● Exercise input:
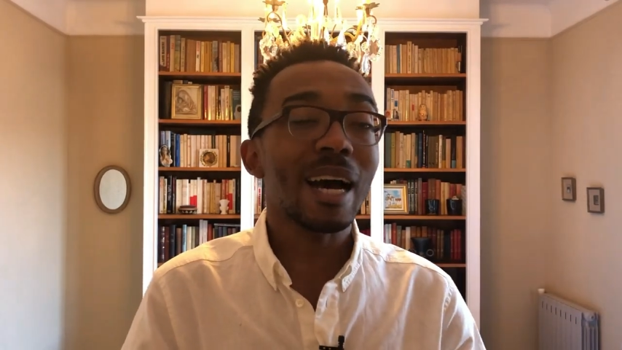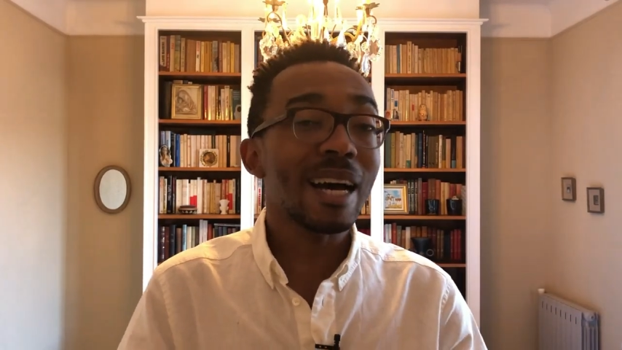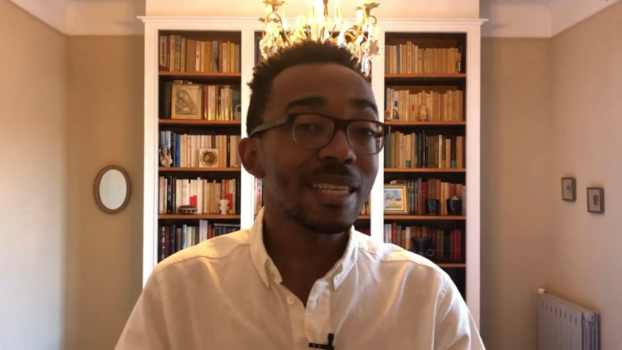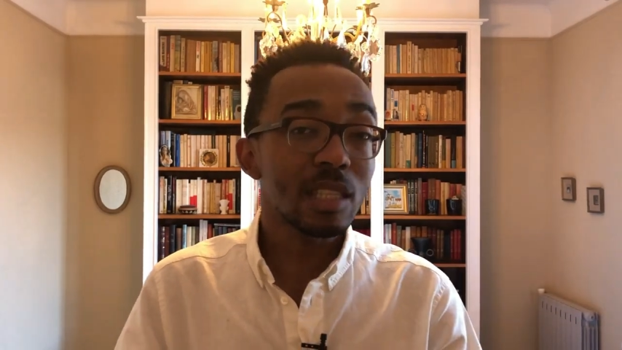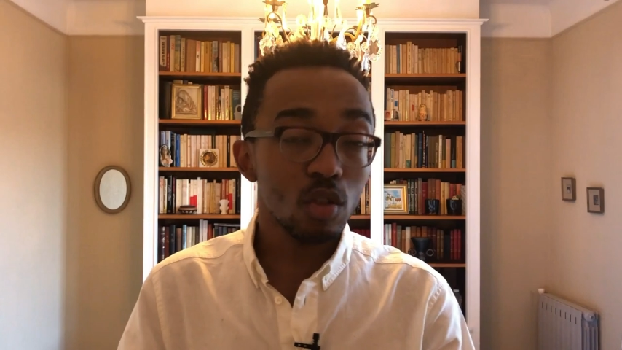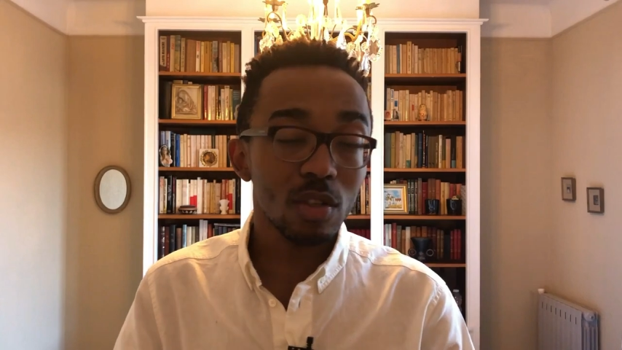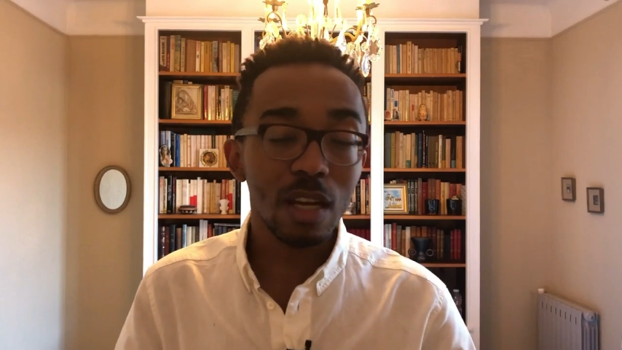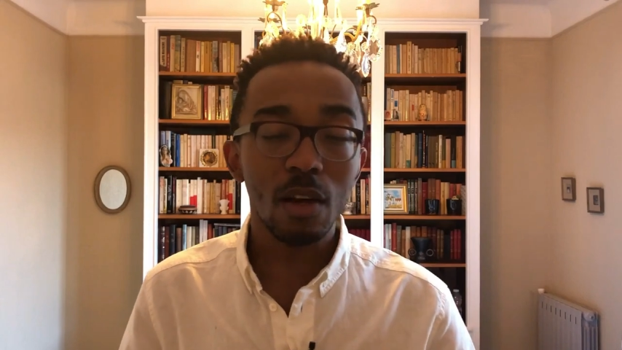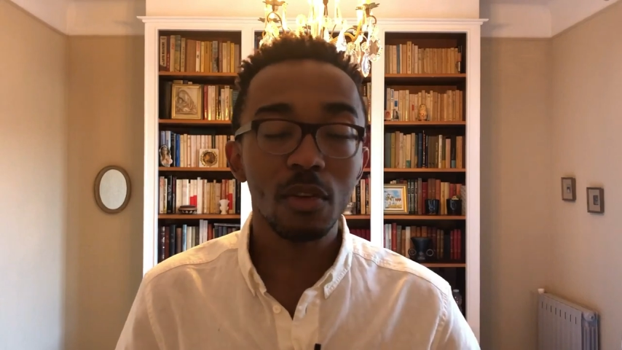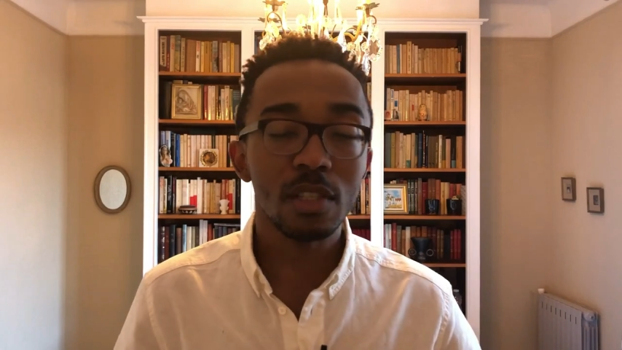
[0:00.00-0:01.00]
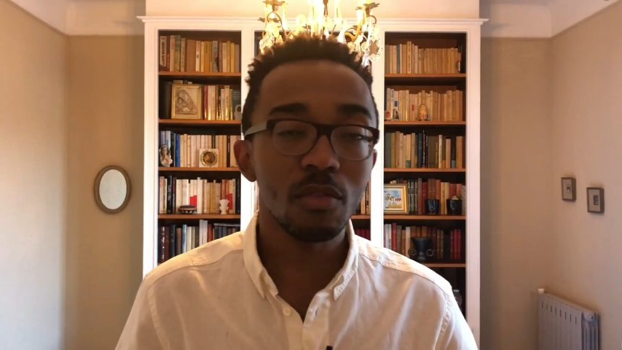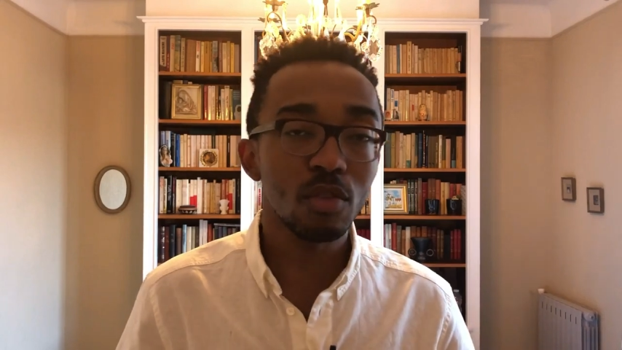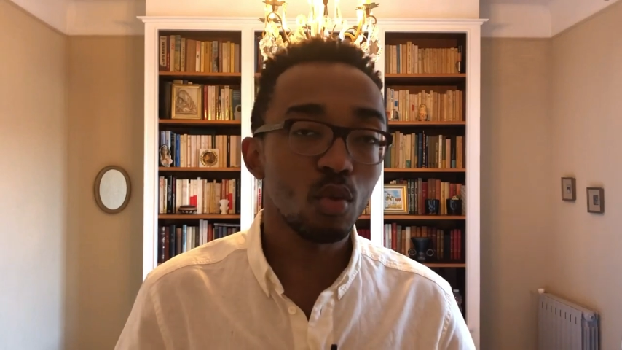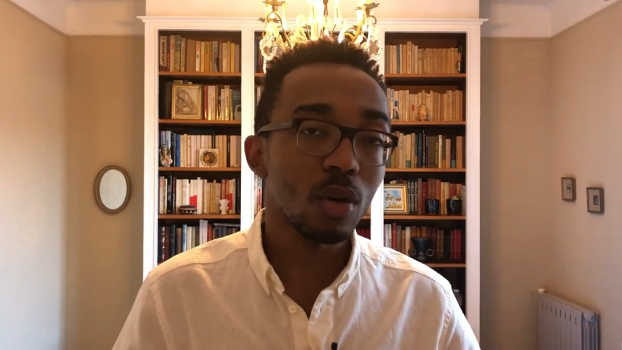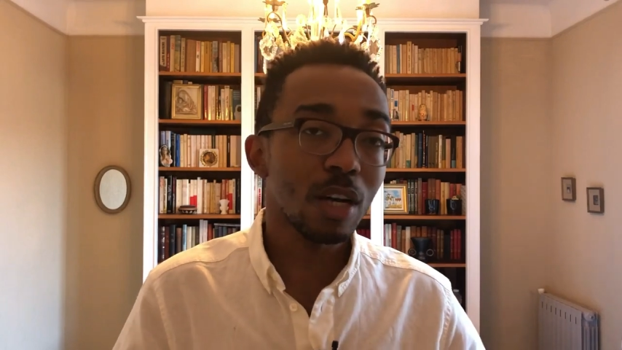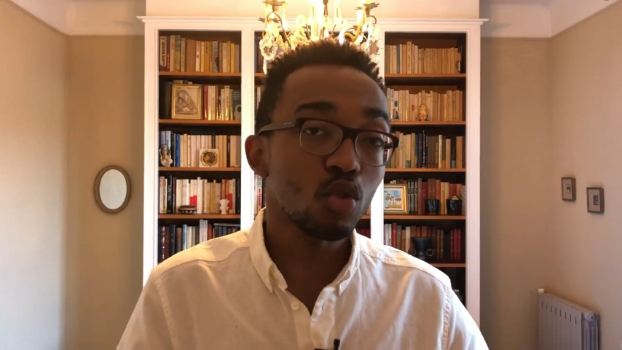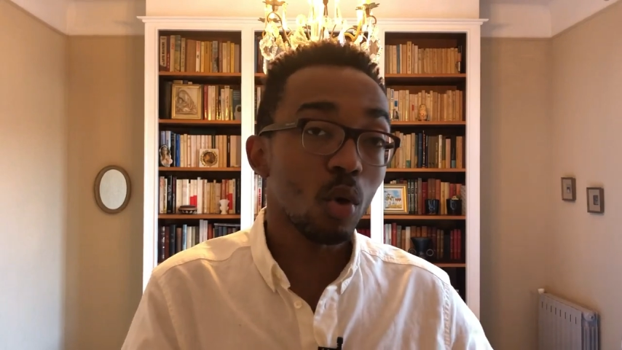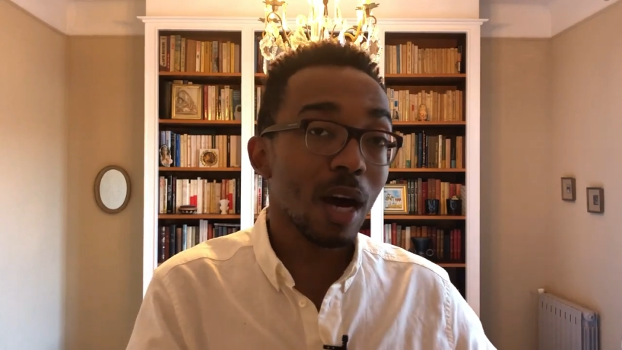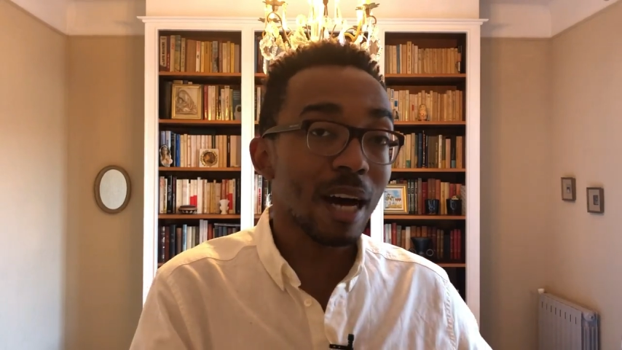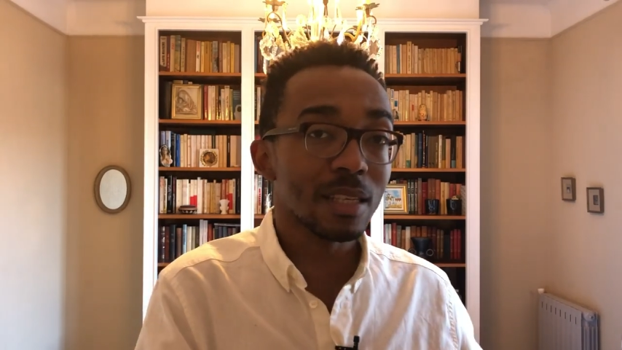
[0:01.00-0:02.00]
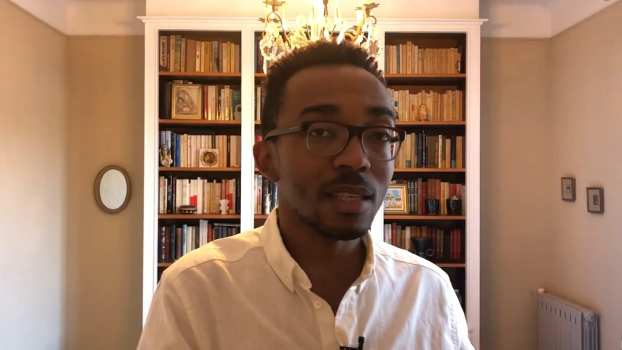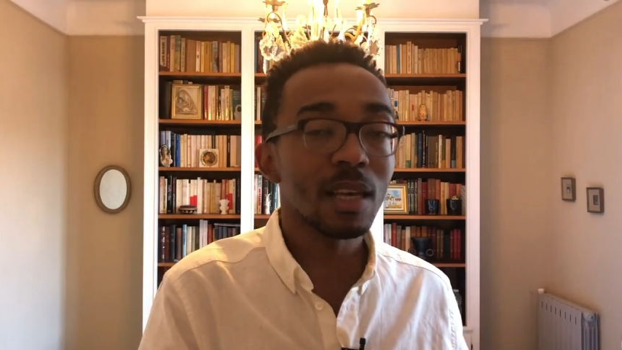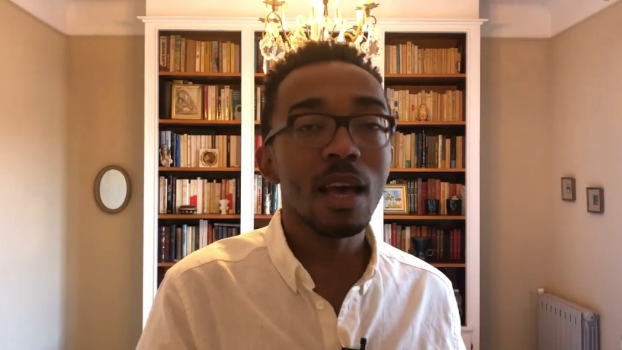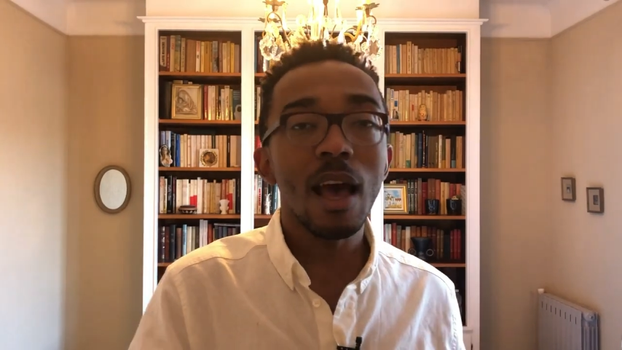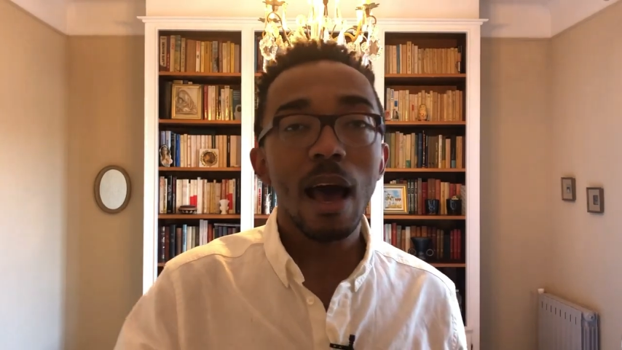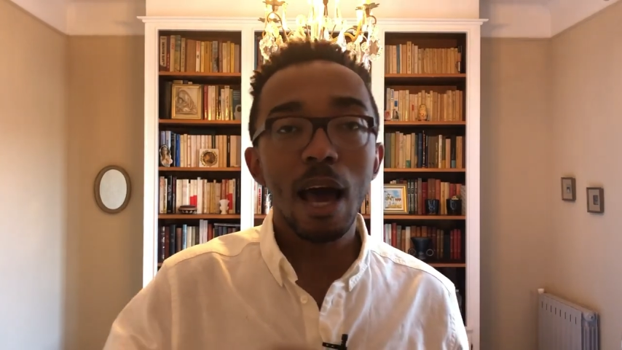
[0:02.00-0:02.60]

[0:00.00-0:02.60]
à rester jusqu'à la fin de cette vidéo car tu auras accès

● Required action: Write out the listing word for word, omitting the pictures it holds.

● Your solution:
[0:00.00-0:01.00]
[0:01.00-0:02.00]
[0:02.00-0:02.60]

[0:00.00-0:02.60]
à rester jusqu'à la fin de cette vidéo car tu auras accès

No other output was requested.